### The beauty of circulant matrices (and of Toeplitz matrices, to a lesser extent)

A circulant matrix is a matrix where each row (column) is a cyclic shift of the preceding row (column):

$C = \begin{bmatrix} c_0 & c_1 & c_2 & \cdots & c_{n-1} \\ c_{n-1} & c_0 & c_1 & \cdots & c_{n-2} \\ \vdots & \vdots & \vdots & \ddots & \vdots \\ c_1 & c_2 & c_3 & \cdots & c_0 \end{bmatrix}$

Note that a single row (or column) completely determines the entire matrix.

The beauty of circulant matrices lies in the fact that they are all diagonalized in the Fourier basis, that is, every circulant matrix $C$ can be decomposed as:

$C = U \Psi U^{\ast}$

where $U$ is the unitary discrete Fourier transform matrix, $U^{\ast}$ is its conjugate transpose and $\Psi$ is the diagonal matrix of eigenvalues of $C$. The eigenvalues can be found by taking the discrete Fourier transform of the first row of $C$.

Here are two immediate consequences of the above fact:

1. The inverse of a circulant matrix $C$ is also circulant. Indeed, if $C = U \Psi U^{\ast}$, then $C^{-1} = U \Psi^{-1} U^{\ast}$.
2. The sum or product of two circulant matrices is also circulant: if $C = U \Psi U^{\ast}$ and $D = U \Phi U^{\ast}$, then $C+D = U (\Psi +\Phi) U^{\ast}$ and $CD = DC = U \Psi \Phi U^{\ast}$.

So, it’s extremely easy to work with circulant matrices.
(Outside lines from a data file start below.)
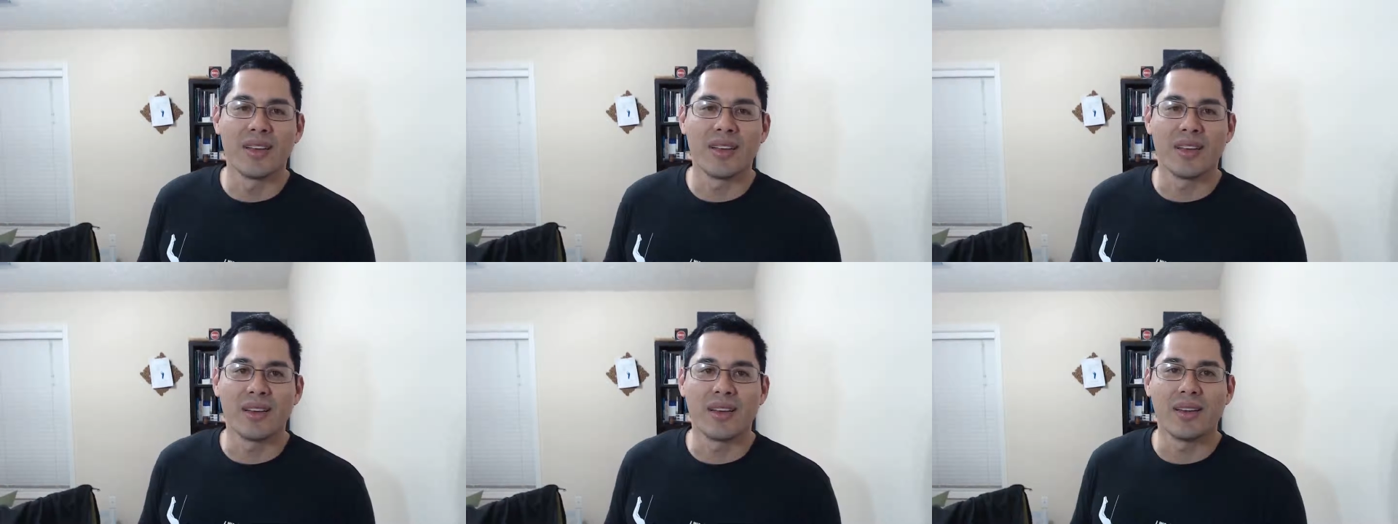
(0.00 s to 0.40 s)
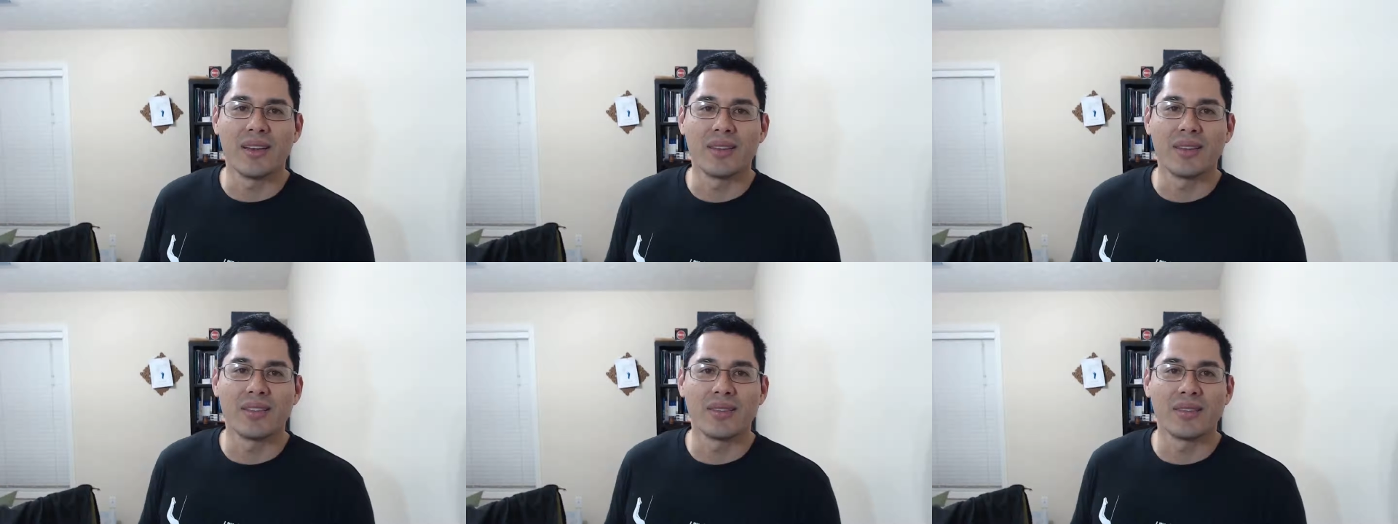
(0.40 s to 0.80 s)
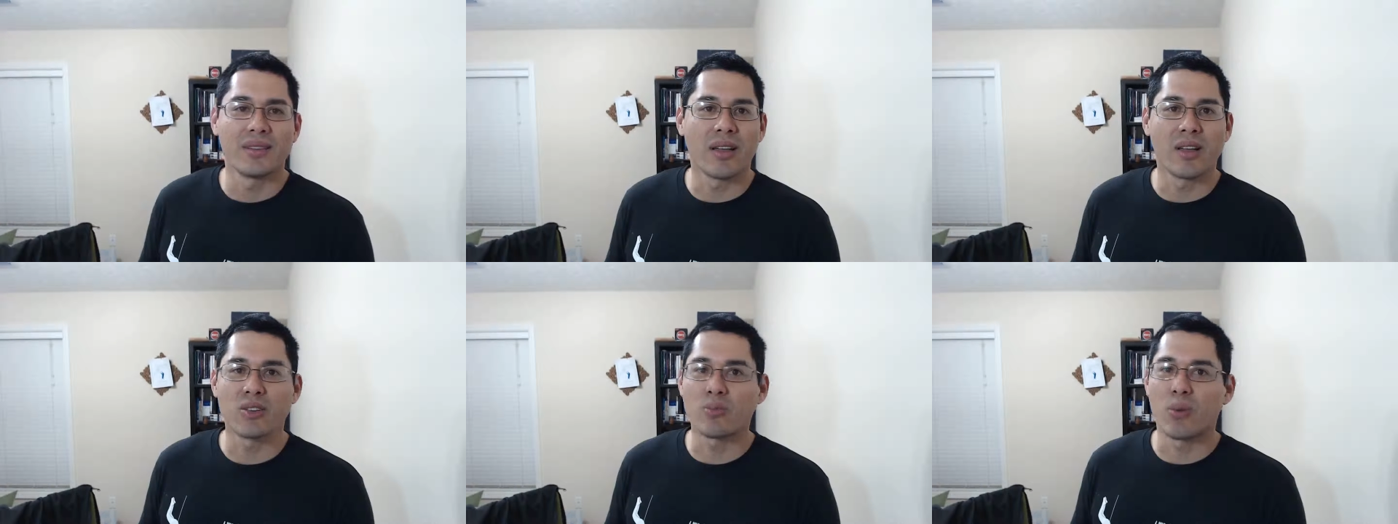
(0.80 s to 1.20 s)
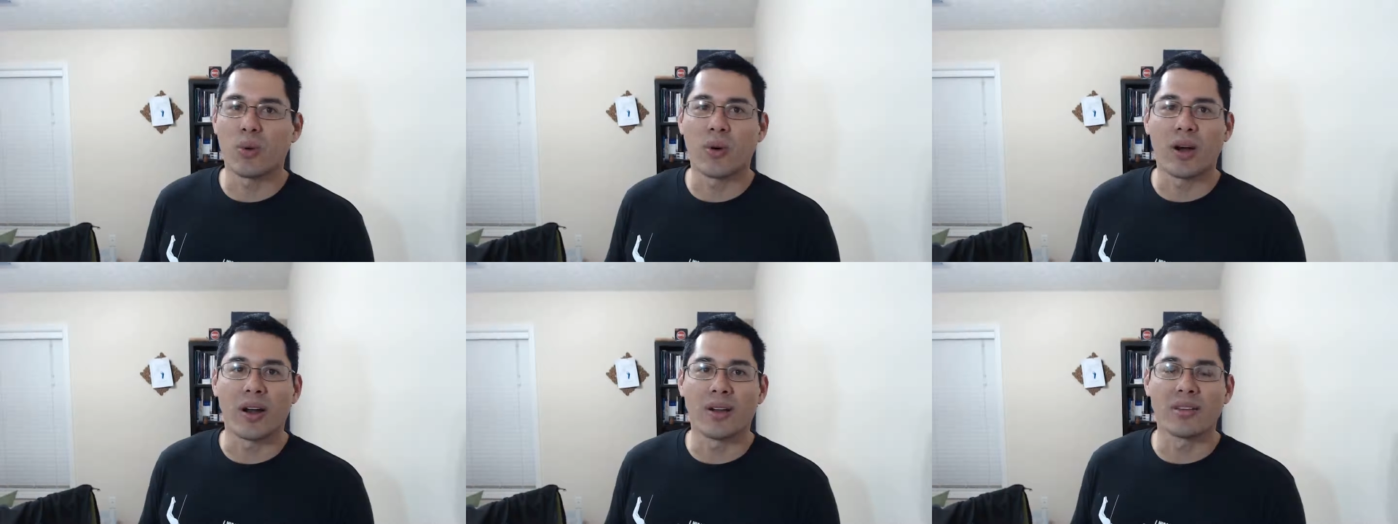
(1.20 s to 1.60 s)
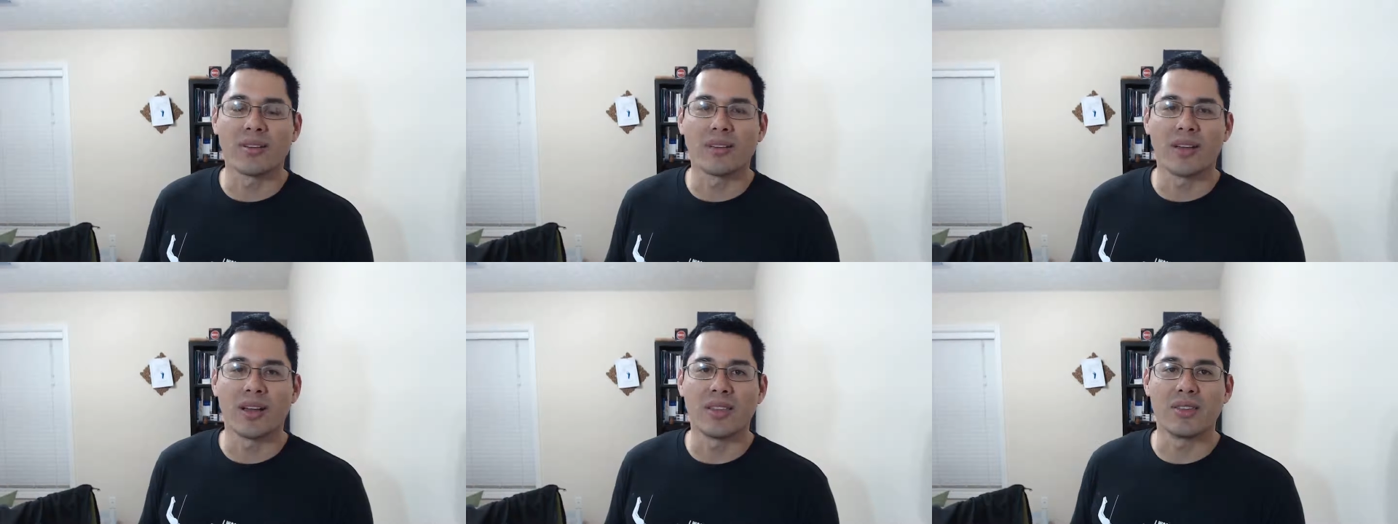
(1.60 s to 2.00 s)
and explore
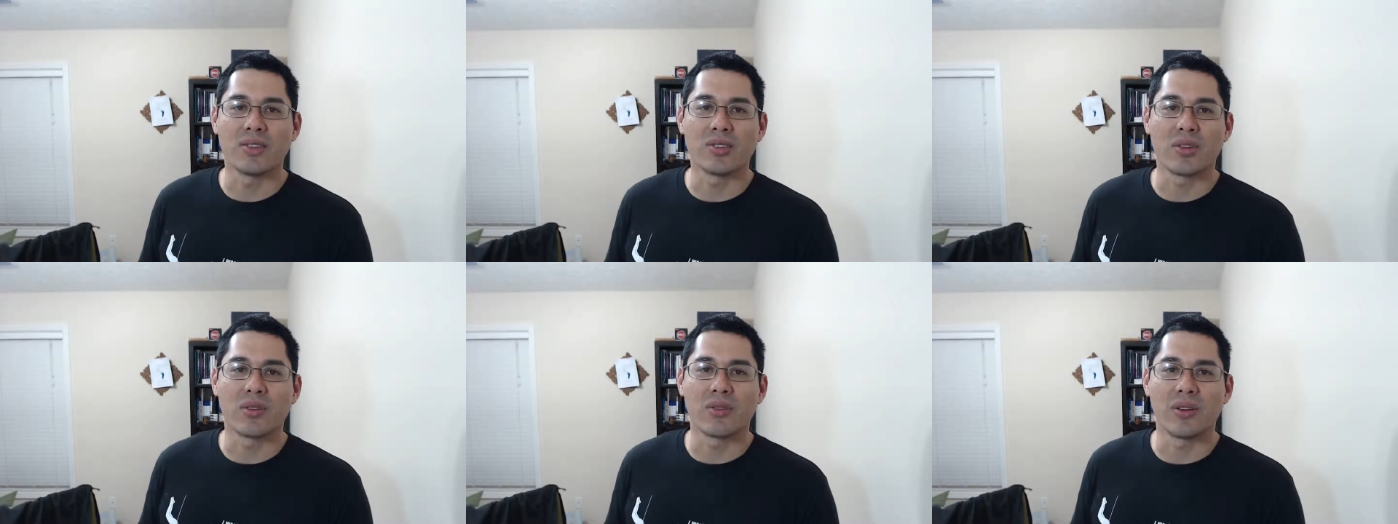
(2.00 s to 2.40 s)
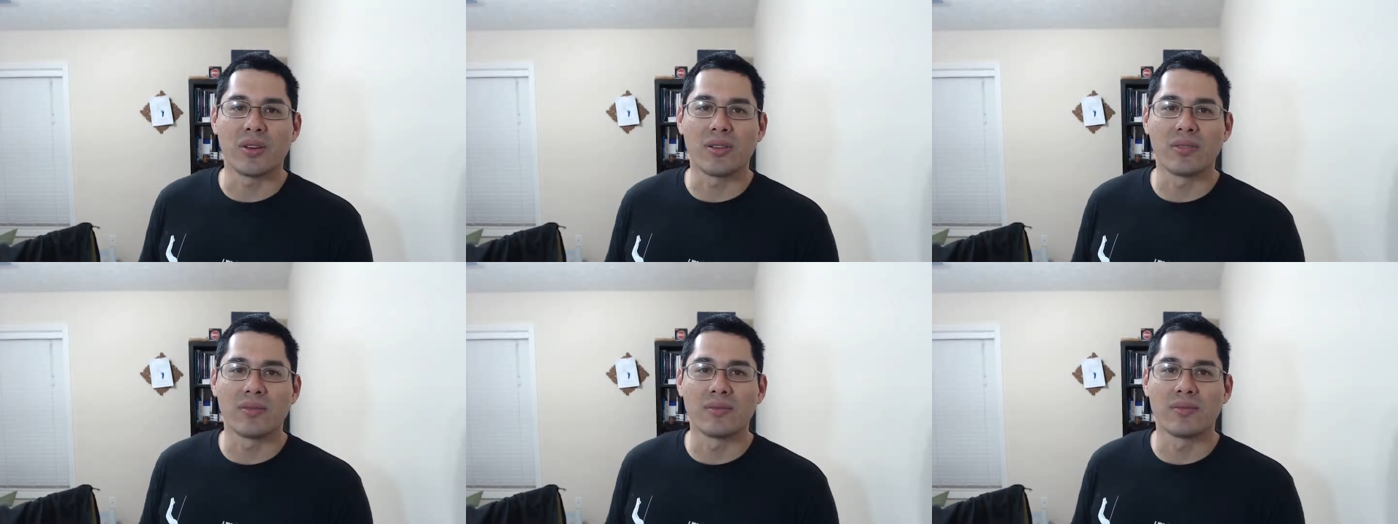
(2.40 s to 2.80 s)
and discover.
Unfortunately, these properties do not generalize to Toeplitz matrices, i.e. matrices with constant diagonals. However, it turns out that if one thinks of a sequence of Toeplitz matrices $T_n$ defined by the $2n - 1$ entries $t_{-n+1:n-1}$, provided certain conditions on $T_n$ are satisfied, one can find (or construct) a corresponding sequence of circulant matrices $C_n$ such that $C_n$ and $T_n$ are asymptotically equivalent, i.e. roughly speaking they behave similarly in the limit of large $n$ and thus properties similar (but not identical, for example $T_n$ will not diagonalize in the Fourier basis even for large $n$) to the ones mentioned above for circulant matrices also hold for $T_n$.

This result may be relevant to computational neuroscience, because in some cases, one wants to perform operations on covariance matrices (for example, inverting the covariance matrix of neural responses for Fisher information calculations) that are Toeplitz, but not necessarily circulant: for example, when correlations between neurons decay as a function of the difference between their preferred stimuli in non-circular stimulus dimensions (e.g. spatial frequency or spatial location). The fact that $C_n$ and $T_n$ are only asymptotically equivalent (i.e., in the large $n$ limit) is not a problem, because that’s the limit one is interested in in most cases in computational neuroscience (the limit of a large number of neurons).